Produce a faithful copy of the data, one that leaves out the pictures.

Dataset entries

⟨

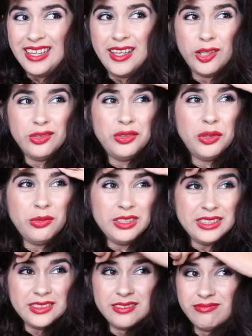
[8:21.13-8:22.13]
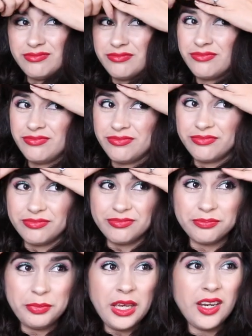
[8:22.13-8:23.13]
I don't know, like
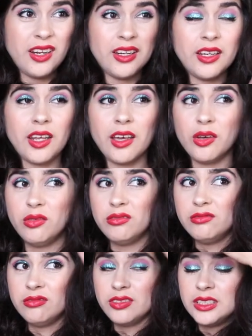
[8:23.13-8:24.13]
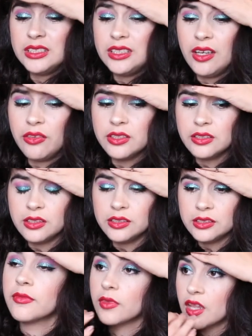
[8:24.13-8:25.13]
pinning it down. Let's see how this
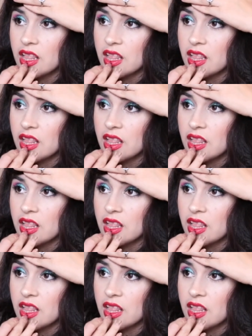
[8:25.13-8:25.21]
looks.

⟩

OUTPUT OF THE TASK
[8:21.13-8:22.13]
[8:22.13-8:23.13]
I don't know, like
[8:23.13-8:24.13]
[8:24.13-8:25.13]
pinning it down. Let's see how this
[8:25.13-8:25.21]
looks.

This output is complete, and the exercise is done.